Task inputs:
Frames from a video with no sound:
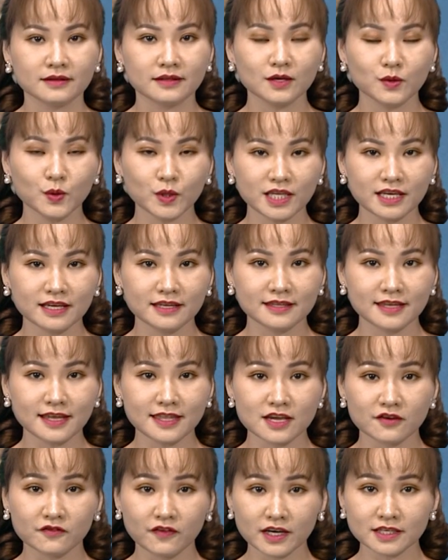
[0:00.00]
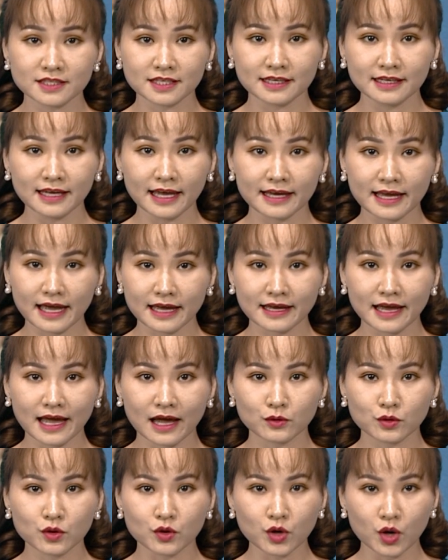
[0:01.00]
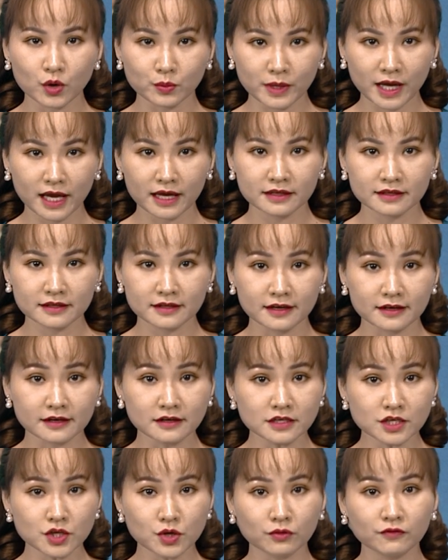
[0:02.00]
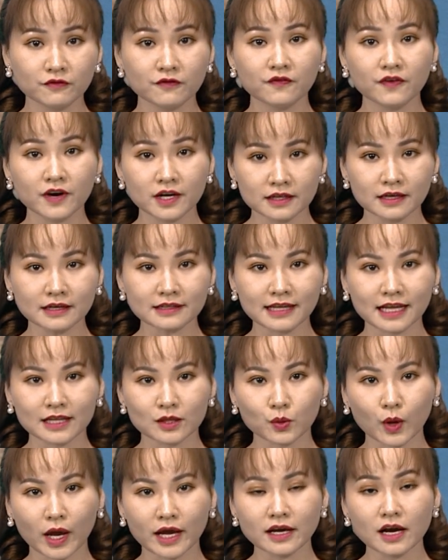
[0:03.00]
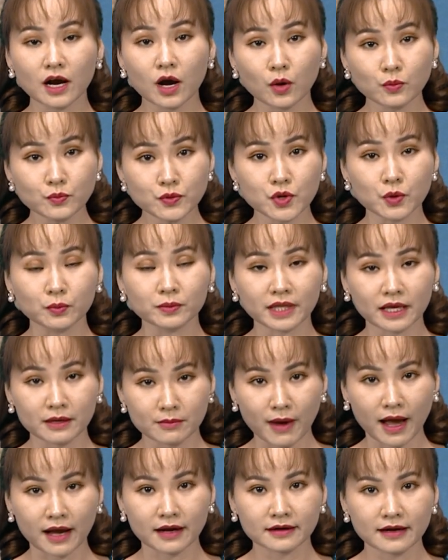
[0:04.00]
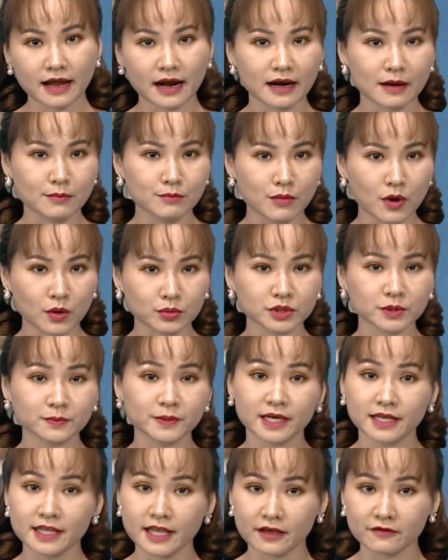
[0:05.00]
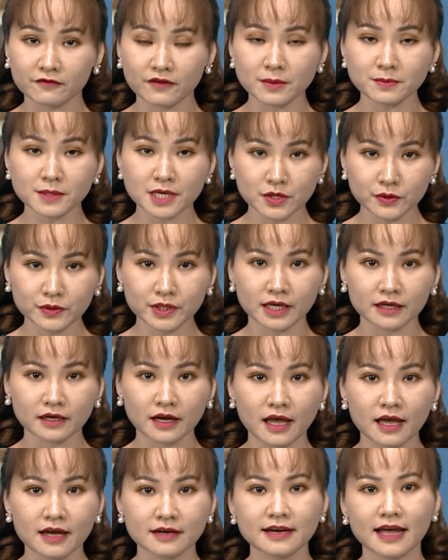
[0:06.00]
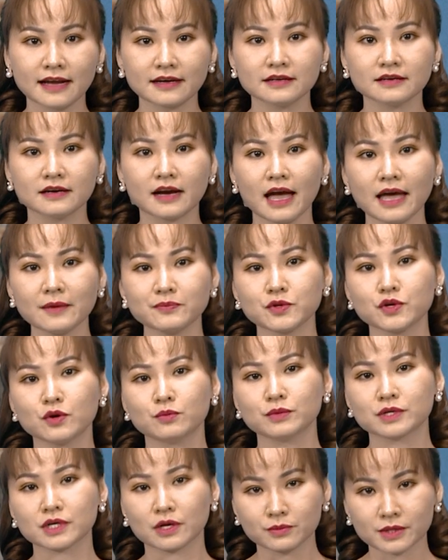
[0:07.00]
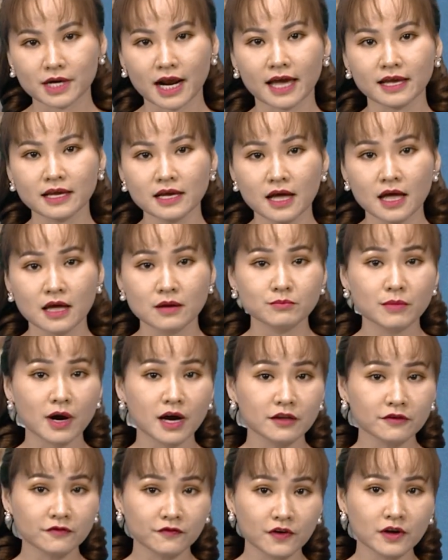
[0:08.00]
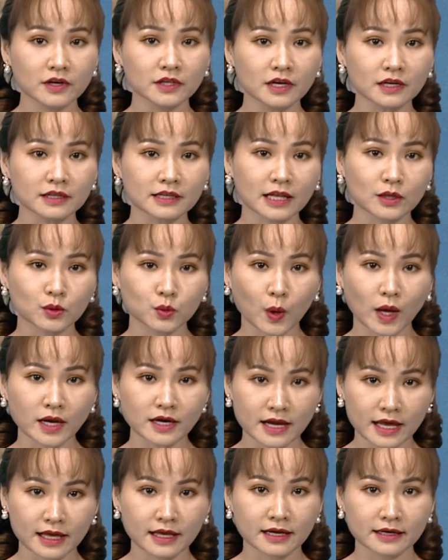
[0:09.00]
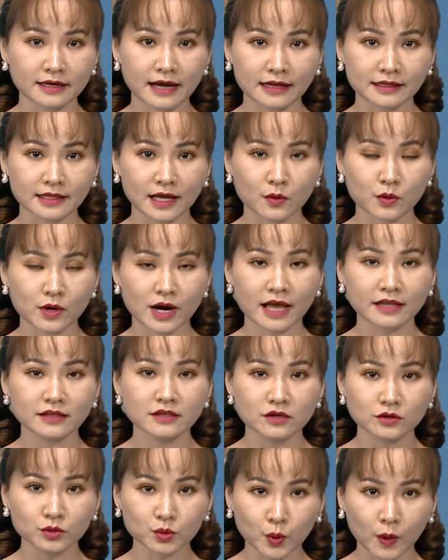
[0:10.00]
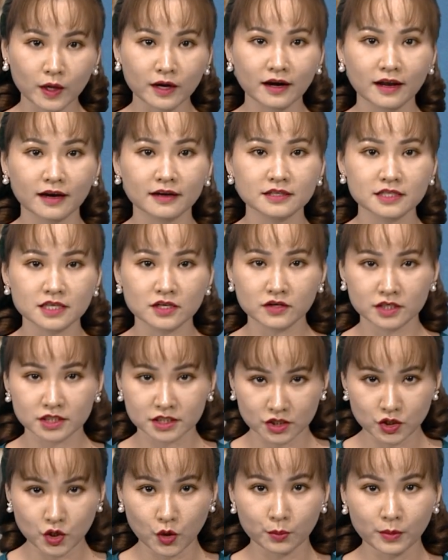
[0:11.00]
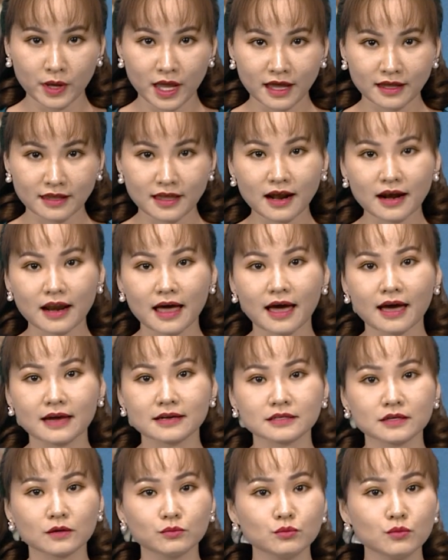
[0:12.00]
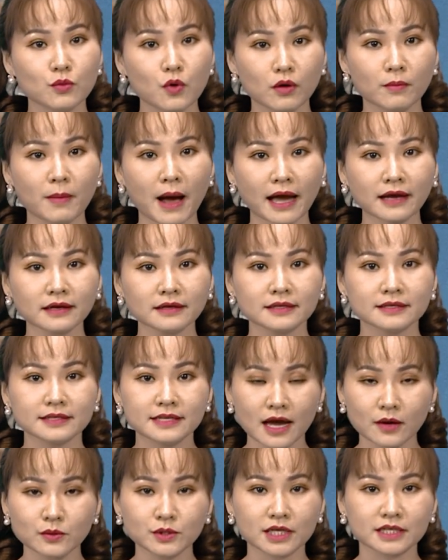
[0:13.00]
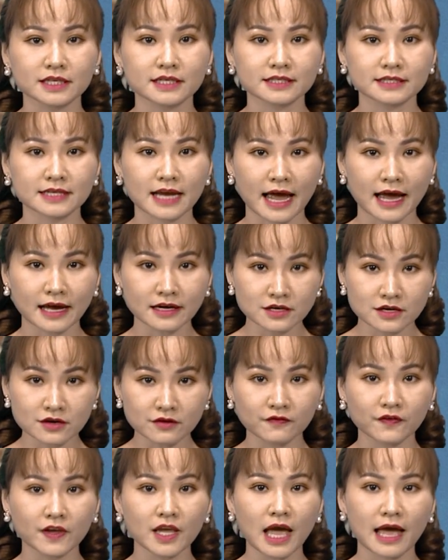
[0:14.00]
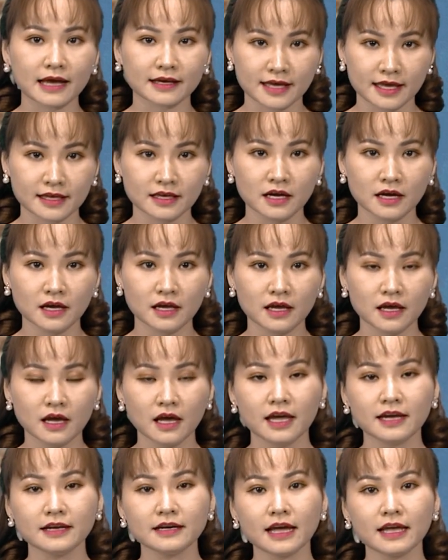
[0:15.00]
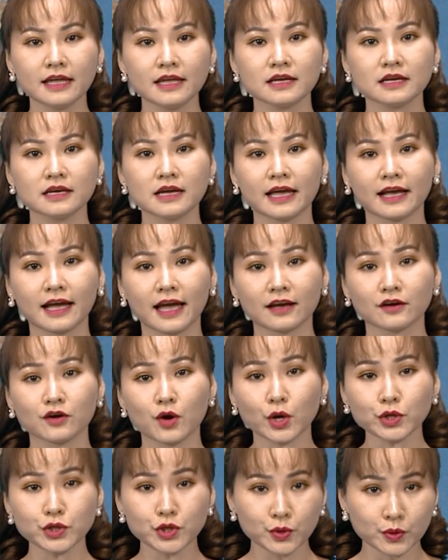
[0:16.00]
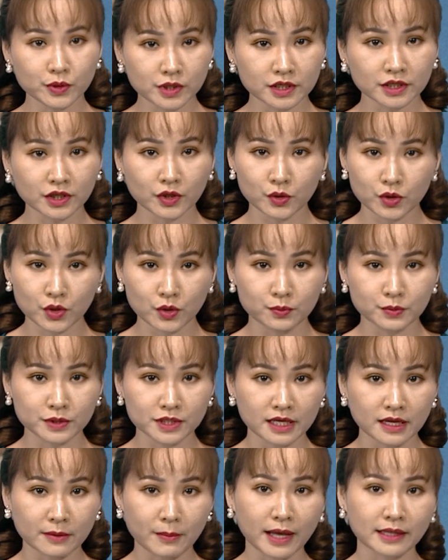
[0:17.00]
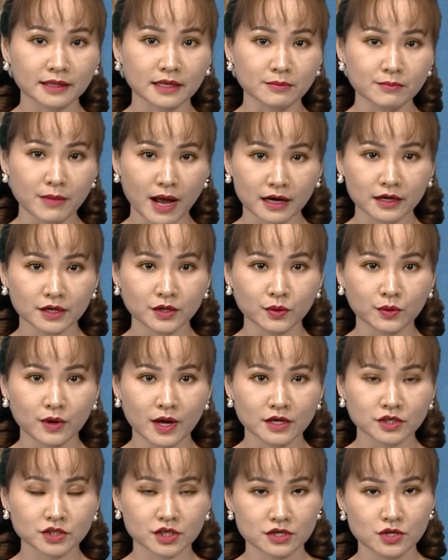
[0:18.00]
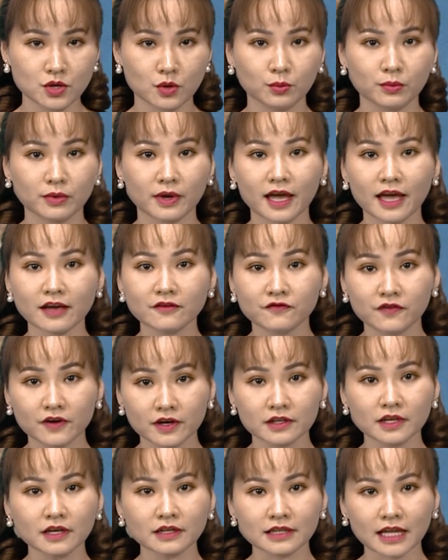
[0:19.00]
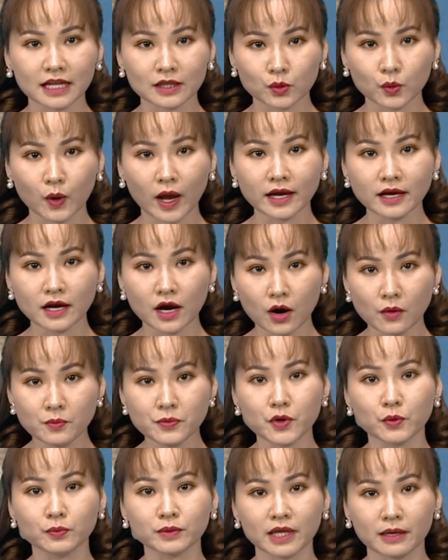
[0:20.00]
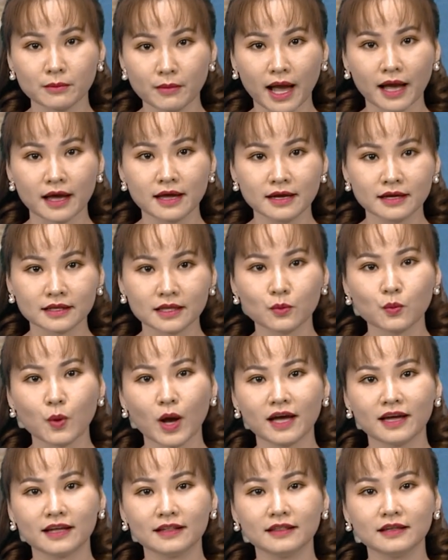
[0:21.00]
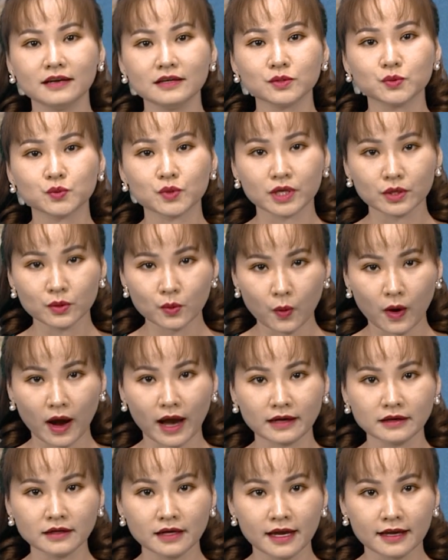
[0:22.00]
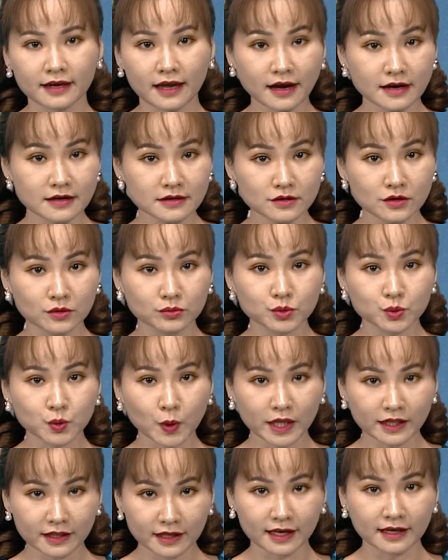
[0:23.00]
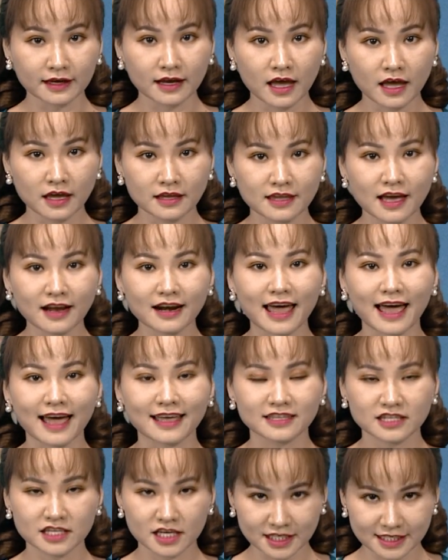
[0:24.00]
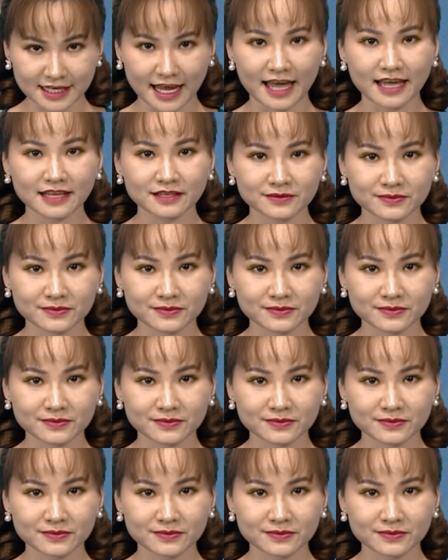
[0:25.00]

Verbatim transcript: Thưa quý vị, với việc phát triển ngày càng cao của công nghệ, việc ứng dụng phương thức thanh toán không dùng tiền mặt đang là một trong những giải pháp ưu việt đang được áp dụng rộng rãi bởi phương thức thanh toán này đang tạo ra nhiều thuận lợi cho người sử dụng, nhất là trong mua bán, giao dịch, trả cước phí hàng ngày. Hiện nay, ngày càng có nhiều người tiêu dùng trên địa bàn tỉnh Bạc Liêu sử dụng các phương thức thanh toán không dùng tiền mặt thông qua hình thức chuyển khoản, các ứng dụng chuyển tiền, nhất là giới trẻ.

Required action:
Set down every record word for word and leave out the pictures.

Task result:
Frames from a video with no sound:
[0:00.00]
[0:01.00]
[0:02.00]
[0:03.00]
[0:04.00]
[0:05.00]
[0:06.00]
[0:07.00]
[0:08.00]
[0:09.00]
[0:10.00]
[0:11.00]
[0:12.00]
[0:13.00]
[0:14.00]
[0:15.00]
[0:16.00]
[0:17.00]
[0:18.00]
[0:19.00]
[0:20.00]
[0:21.00]
[0:22.00]
[0:23.00]
[0:24.00]
[0:25.00]

Verbatim transcript: Thưa quý vị, với việc phát triển ngày càng cao của công nghệ, việc ứng dụng phương thức thanh toán không dùng tiền mặt đang là một trong những giải pháp ưu việt đang được áp dụng rộng rãi bởi phương thức thanh toán này đang tạo ra nhiều thuận lợi cho người sử dụng, nhất là trong mua bán, giao dịch, trả cước phí hàng ngày. Hiện nay, ngày càng có nhiều người tiêu dùng trên địa bàn tỉnh Bạc Liêu sử dụng các phương thức thanh toán không dùng tiền mặt thông qua hình thức chuyển khoản, các ứng dụng chuyển tiền, nhất là giới trẻ.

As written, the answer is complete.